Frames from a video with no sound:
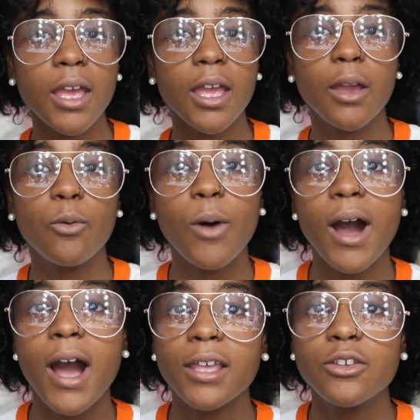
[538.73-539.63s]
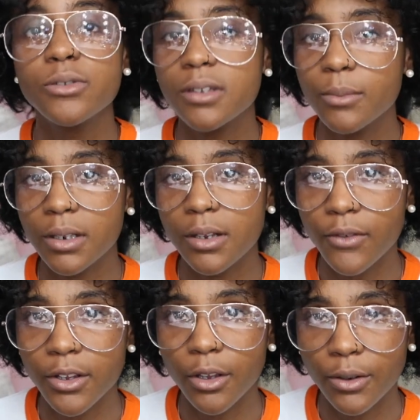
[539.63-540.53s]
and why I use them in
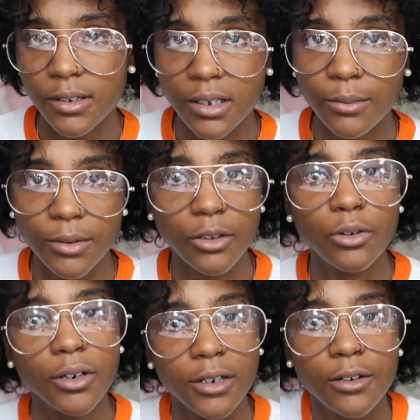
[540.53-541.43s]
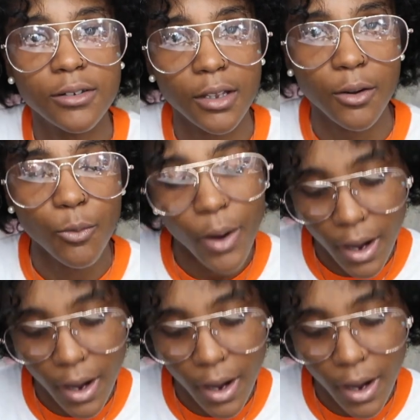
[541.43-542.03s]
different yoni steams and you'll understand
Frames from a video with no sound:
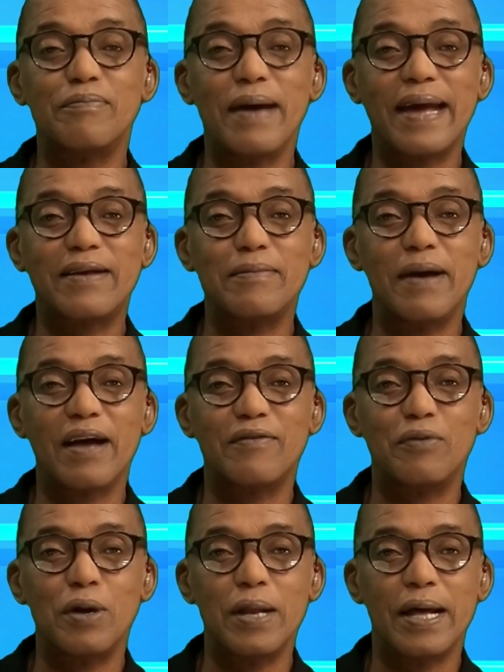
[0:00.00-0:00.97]
back-to-back
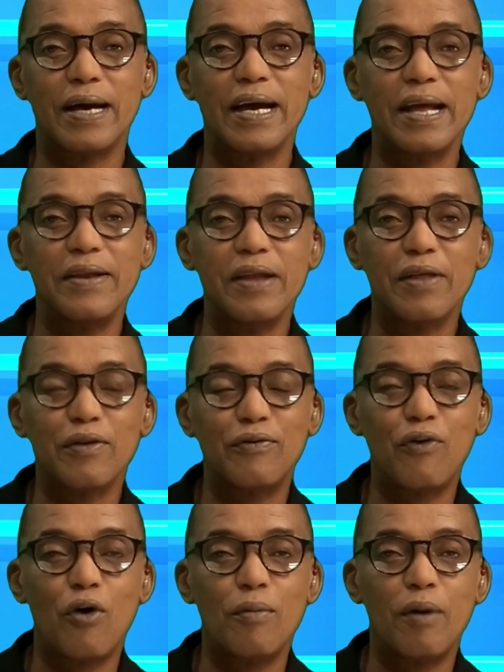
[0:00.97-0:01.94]
winner in the
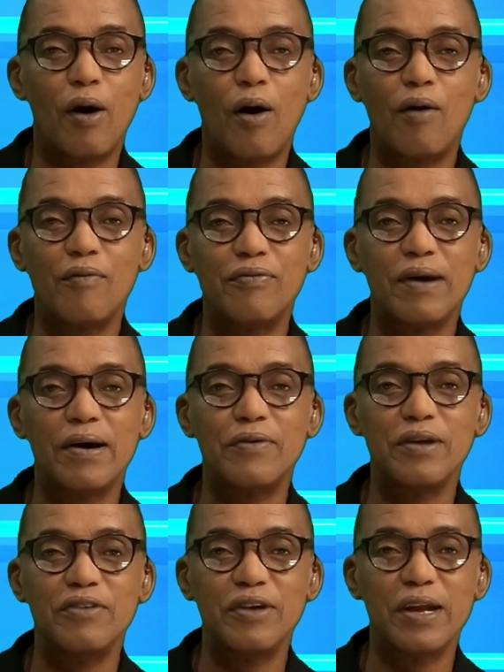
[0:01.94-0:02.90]
form of
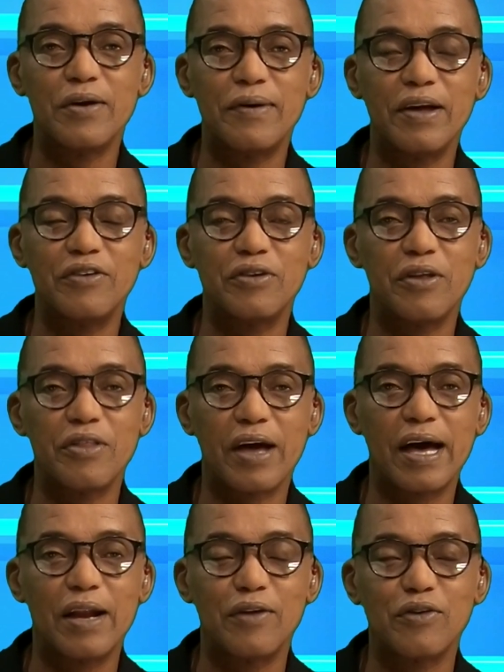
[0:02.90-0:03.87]
Regeneration in the
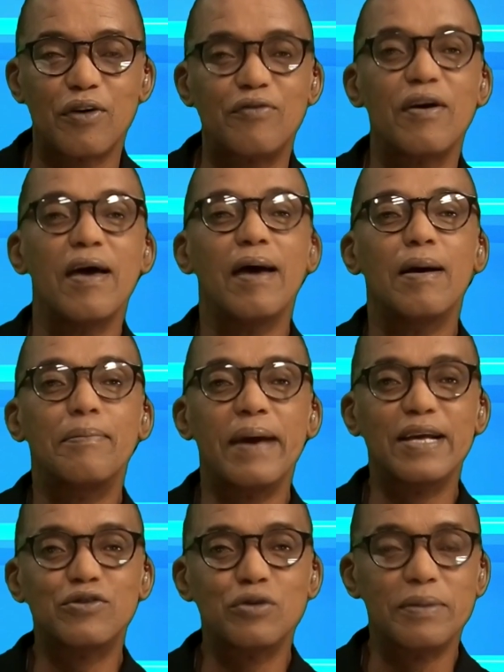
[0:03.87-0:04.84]
colors of
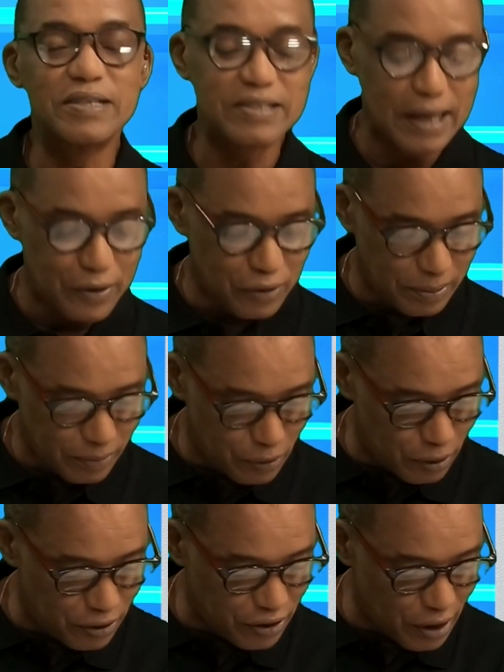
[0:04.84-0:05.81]
Peggy Suma Sundram
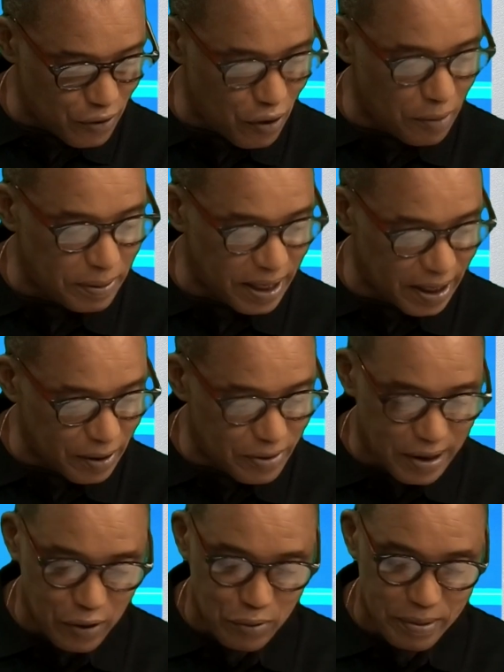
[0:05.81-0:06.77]
with Robbie Hill.
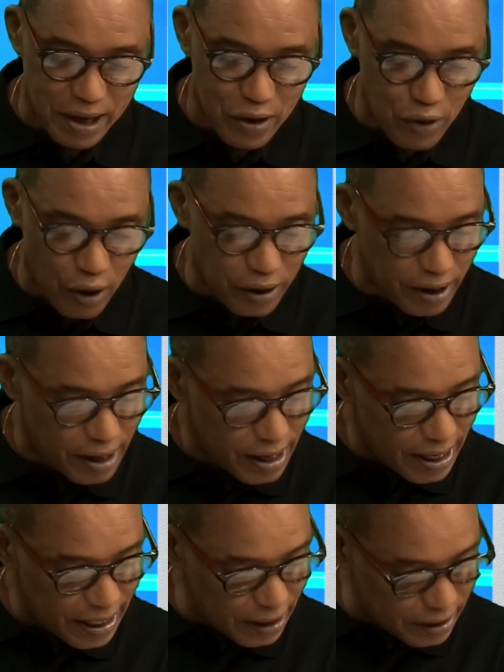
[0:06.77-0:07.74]
That'll be a non.
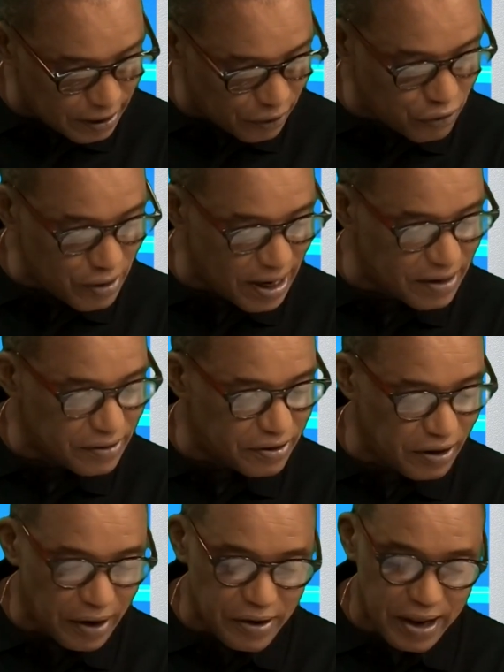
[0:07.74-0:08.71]
It just ran
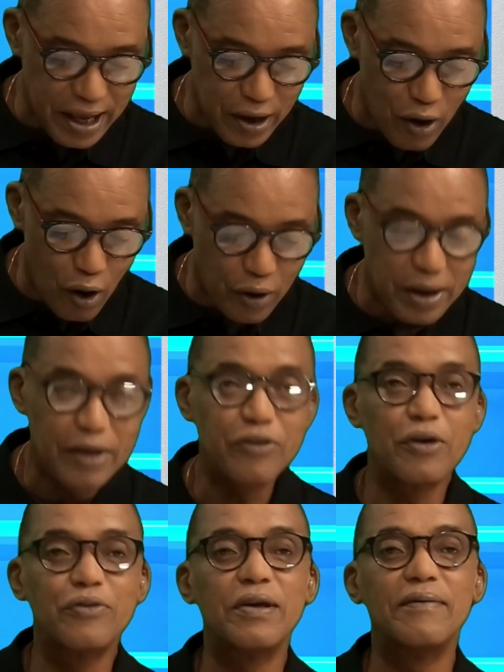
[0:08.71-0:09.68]
Sunday gone.
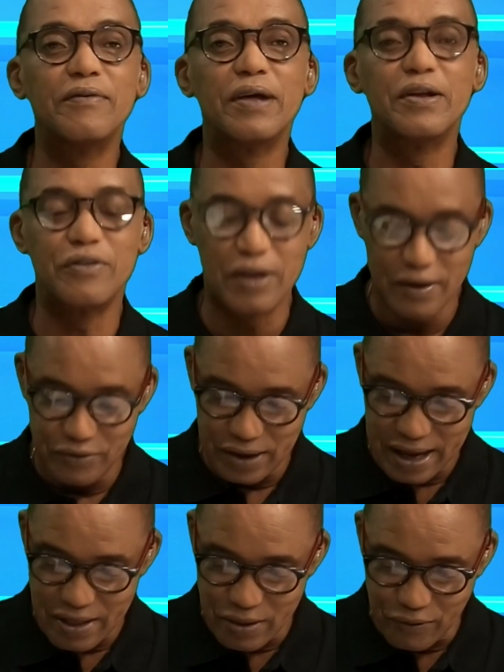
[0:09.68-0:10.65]
So 7 runners left
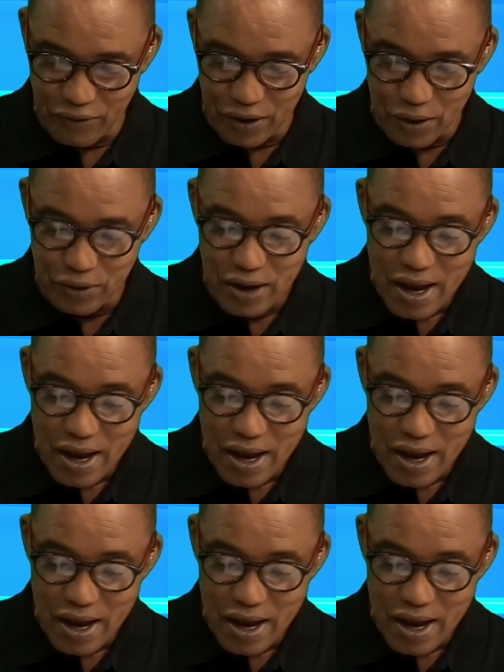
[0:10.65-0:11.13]
in the field.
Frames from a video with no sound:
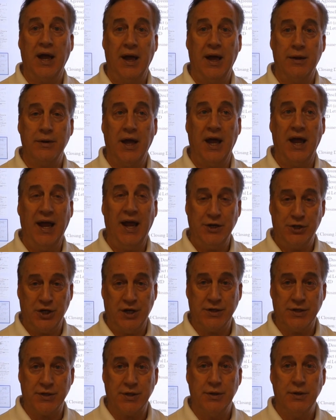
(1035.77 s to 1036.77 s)

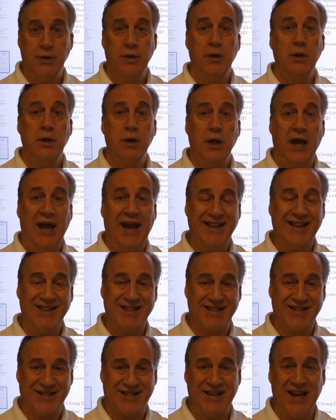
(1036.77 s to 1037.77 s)
agent and the
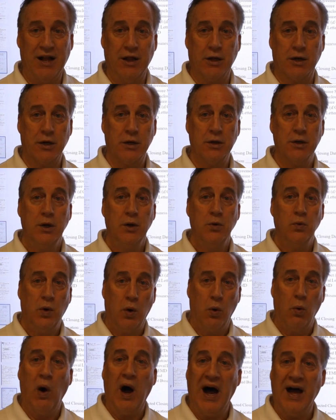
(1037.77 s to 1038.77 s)
seller
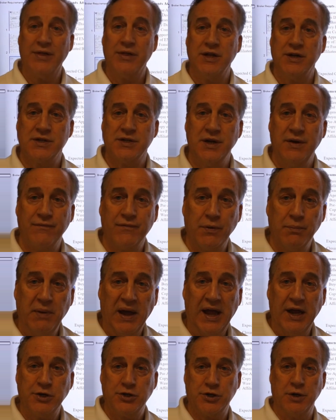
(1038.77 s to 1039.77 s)
will want this
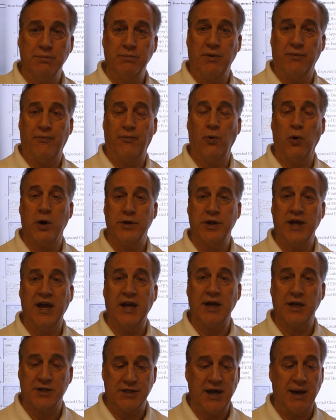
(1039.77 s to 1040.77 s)
information before they
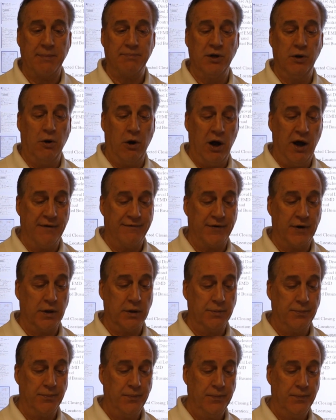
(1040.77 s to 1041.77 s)
accept an offer.
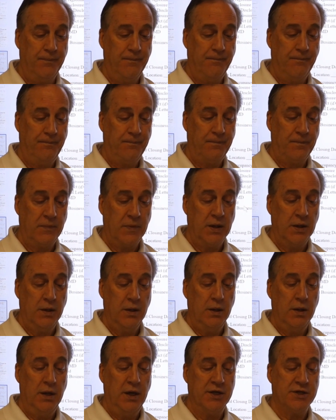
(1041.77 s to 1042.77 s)

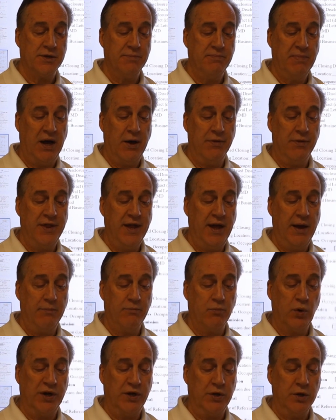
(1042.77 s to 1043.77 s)
It's about them
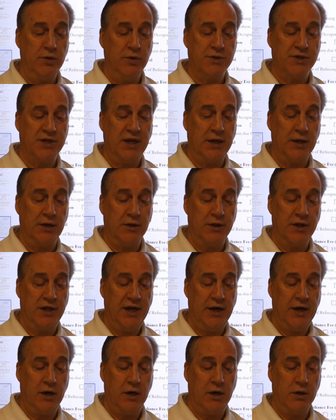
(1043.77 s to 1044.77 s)
reducing
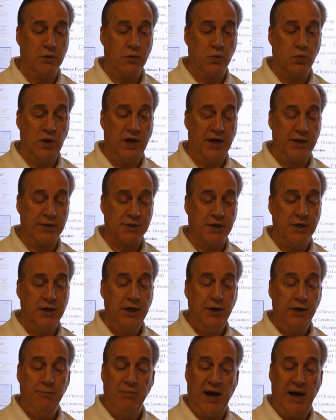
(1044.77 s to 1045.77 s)
their risk.
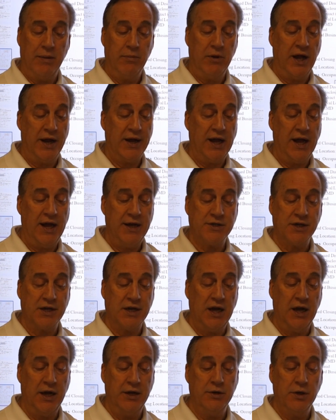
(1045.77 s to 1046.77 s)
Bottom line, guys,
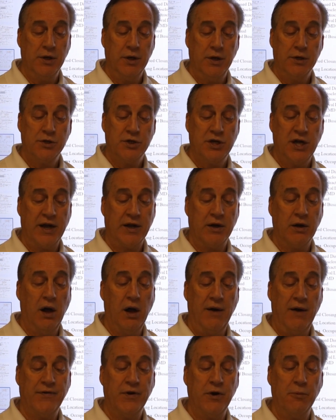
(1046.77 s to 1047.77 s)
again, check it
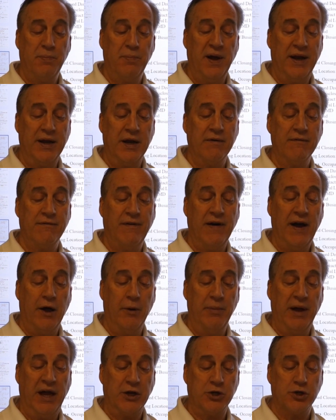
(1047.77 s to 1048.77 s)
off your pending file.
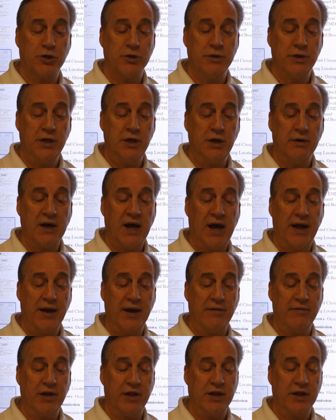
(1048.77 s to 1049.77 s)
Make sure that you got
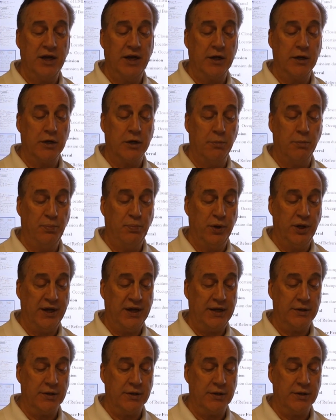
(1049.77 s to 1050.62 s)
everything complete.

====

What to work on
Reproduce the material above verbatim; omit every picture.

Result for this exercise
Frames from a video with no sound:
[538.73-539.63s]
[539.63-540.53s]
and why I use them in
[540.53-541.43s]
[541.43-542.03s]
different yoni steams and you'll understand
Frames from a video with no sound:
[0:00.00-0:00.97]
back-to-back
[0:00.97-0:01.94]
winner in the
[0:01.94-0:02.90]
form of
[0:02.90-0:03.87]
Regeneration in the
[0:03.87-0:04.84]
colors of
[0:04.84-0:05.81]
Peggy Suma Sundram
[0:05.81-0:06.77]
with Robbie Hill.
[0:06.77-0:07.74]
That'll be a non.
[0:07.74-0:08.71]
It just ran
[0:08.71-0:09.68]
Sunday gone.
[0:09.68-0:10.65]
So 7 runners left
[0:10.65-0:11.13]
in the field.
Frames from a video with no sound:
(1035.77 s to 1036.77 s)

(1036.77 s to 1037.77 s)
agent and the
(1037.77 s to 1038.77 s)
seller
(1038.77 s to 1039.77 s)
will want this
(1039.77 s to 1040.77 s)
information before they
(1040.77 s to 1041.77 s)
accept an offer.
(1041.77 s to 1042.77 s)

(1042.77 s to 1043.77 s)
It's about them
(1043.77 s to 1044.77 s)
reducing
(1044.77 s to 1045.77 s)
their risk.
(1045.77 s to 1046.77 s)
Bottom line, guys,
(1046.77 s to 1047.77 s)
again, check it
(1047.77 s to 1048.77 s)
off your pending file.
(1048.77 s to 1049.77 s)
Make sure that you got
(1049.77 s to 1050.62 s)
everything complete.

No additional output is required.